Bir dinî yortu için hazırladıkları rengârenk çiçek buketleriyle kiliseyi süslemeye girişmiş kadınlar dertleşmektedir.
Okumaya devam etmek istemiyor, keçilerle alakadar olmak istiyor...
Babasından ne gördüyse o...
Ebeveynler onlara karşı yükümlülüklerimiz olduğunu düşünerek bizi dünyaya getirmişler...
Abileri burada evlenecek kadın bulabilecek mi?
Hangi kadın buraya gelip burada yaşamak ister ki?
Ancak kadının da çoban olması gerekir...
Yazık, çok yazık!
Mesele Ege denizinin ortasında, mahrumiyet bölgesi gibi bir adacıkta, ilkokulu bitirerek daha büyük bir adada orta eğitimini sürdürüp sürdürmeyeceği belirsiz olan 10 yaşındaki Hristo'nun kaderi.
Öğretmeni Maria'nın dileği, saflık timsali olduğu kadar başarılı olma ihtimali de bulunan yapayalnız öğrencisinin zincirlerini kırıp daha geniş bir dünyaya yelken açması. Fakat ataerkil bir düzende geleneksel klişeleri yıkmak, ailesi için olduğu kadar dünyalar tatlısı Hristo için de zordur...
Yönetmenliğini Giulia Amati'nin üstlendiği Hristos, Son Çocuk (Kristos, the Last Child) adlı belgesel seyirciyi adeta zaman tüneline sokup pastoral bir masal dünyasına sürüklüyor. Filmin senaryosuna ve prodüksiyonuna da katkıda bulunmuş olan Amati, kahramanının yalnızlığını bize incelikle aktarırken asırlardır süregelmekte olan bir yaşam tarzının bitme ihtimalini de layıkıyla hissettiriyor.
Venedik Film Festivali 19. Giornate degli Autori kapsamında seyirciyle buluşan, 2022 İtalya-Fransa-Yunanistan ortak yapımı şirin belgesel 90 dakika boyunca kahramanıyla empati kuranları bilhassa tesiri altına aldığı gibi akabinde filmin dünyasına dahil olma duygusunu uzun süre korumamızı sağlıyor.
Adada yaşam
Çocukluğunda babasının yelkenlisiyle geldiği Oniki Adalar arasındaki Arki/Nergiscik adasına –filmini ithaf ettiği– babasının vefatından sonra tekrar dönen yönetmen Amati, adada okula devam eden tek çocuk Hristo'yla özdeşleşip son eğitim senesini kaydetmeye girişmiş.
Saflığı kocaman gözlerine yansıyan, endişeli bir yüz ifadesine sahip sessiz Hristo'yu keçilerle ilgilenirken veya tek başına balık tutarken izliyoruz.

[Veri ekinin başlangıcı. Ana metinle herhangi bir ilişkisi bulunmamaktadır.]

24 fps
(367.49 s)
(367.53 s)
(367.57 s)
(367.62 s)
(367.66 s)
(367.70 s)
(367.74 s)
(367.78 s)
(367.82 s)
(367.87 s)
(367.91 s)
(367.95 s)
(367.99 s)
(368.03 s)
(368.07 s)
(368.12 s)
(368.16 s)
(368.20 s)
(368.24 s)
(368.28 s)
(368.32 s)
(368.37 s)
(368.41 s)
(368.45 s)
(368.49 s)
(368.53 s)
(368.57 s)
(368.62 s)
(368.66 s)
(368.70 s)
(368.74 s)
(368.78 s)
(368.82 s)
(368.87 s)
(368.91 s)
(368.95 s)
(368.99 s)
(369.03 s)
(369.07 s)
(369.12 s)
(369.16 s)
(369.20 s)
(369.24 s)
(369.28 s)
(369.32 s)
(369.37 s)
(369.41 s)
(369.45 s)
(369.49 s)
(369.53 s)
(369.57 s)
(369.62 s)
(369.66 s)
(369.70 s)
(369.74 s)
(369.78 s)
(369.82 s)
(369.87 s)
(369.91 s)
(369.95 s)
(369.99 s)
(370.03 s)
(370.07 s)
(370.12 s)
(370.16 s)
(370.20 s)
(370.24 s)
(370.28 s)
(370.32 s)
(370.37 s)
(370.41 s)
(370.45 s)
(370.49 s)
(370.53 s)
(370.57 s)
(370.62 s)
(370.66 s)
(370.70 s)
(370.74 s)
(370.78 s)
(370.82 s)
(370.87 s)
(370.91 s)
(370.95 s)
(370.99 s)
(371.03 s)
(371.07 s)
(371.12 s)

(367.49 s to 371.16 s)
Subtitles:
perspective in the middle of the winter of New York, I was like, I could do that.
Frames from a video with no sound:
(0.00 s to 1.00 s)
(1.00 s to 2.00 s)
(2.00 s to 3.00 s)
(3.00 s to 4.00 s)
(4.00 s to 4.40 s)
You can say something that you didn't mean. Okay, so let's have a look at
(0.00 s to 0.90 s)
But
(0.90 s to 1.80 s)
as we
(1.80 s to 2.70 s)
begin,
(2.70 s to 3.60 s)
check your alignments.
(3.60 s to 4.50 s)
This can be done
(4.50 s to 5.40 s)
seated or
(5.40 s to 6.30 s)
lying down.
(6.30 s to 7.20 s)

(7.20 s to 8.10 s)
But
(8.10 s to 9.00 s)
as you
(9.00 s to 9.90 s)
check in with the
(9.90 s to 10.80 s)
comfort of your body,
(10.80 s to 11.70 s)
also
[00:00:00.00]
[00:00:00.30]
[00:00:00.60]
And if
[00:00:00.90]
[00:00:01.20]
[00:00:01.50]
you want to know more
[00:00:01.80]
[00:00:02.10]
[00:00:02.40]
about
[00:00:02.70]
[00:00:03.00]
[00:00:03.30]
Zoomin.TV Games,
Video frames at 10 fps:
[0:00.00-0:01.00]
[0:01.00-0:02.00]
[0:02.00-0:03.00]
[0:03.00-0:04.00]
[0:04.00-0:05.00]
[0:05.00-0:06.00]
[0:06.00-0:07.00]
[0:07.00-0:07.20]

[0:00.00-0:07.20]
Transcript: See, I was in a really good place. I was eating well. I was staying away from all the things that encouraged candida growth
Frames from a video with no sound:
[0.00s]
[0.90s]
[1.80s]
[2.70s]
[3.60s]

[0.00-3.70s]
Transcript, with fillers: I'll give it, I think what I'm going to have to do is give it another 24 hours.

Aslında çekingen ve gayet hassas olan kahramanımızın gevenlerin arasındaki bir patikadan yokuş aşağı inerken, neşeyle bir şarkı mırıldanmasına da şahit oluyoruz.
Bazen bir incir ağacının altında, eski bir taş duvarın üstüne oturarak ders çalışıyor, bazen en yakın dostları olan köpeklerini (ne yazık ki endüstriyel mamayla) besliyor; hayvanların sütünü sağdığı gibi kuzuların biberonla büyümelerine katkıda bulunuyor.
Adanın erkekleri zaten genellikle hayvancılık ve balıkçılıkla meşguller. Süt lor peynirine dönüştürülüyor, keçiler ve koyunlar zamanı geldiğinde daha büyük adaların ihtiyaçlarını karşılamak üzere gemiye bindirilip yollanıyor.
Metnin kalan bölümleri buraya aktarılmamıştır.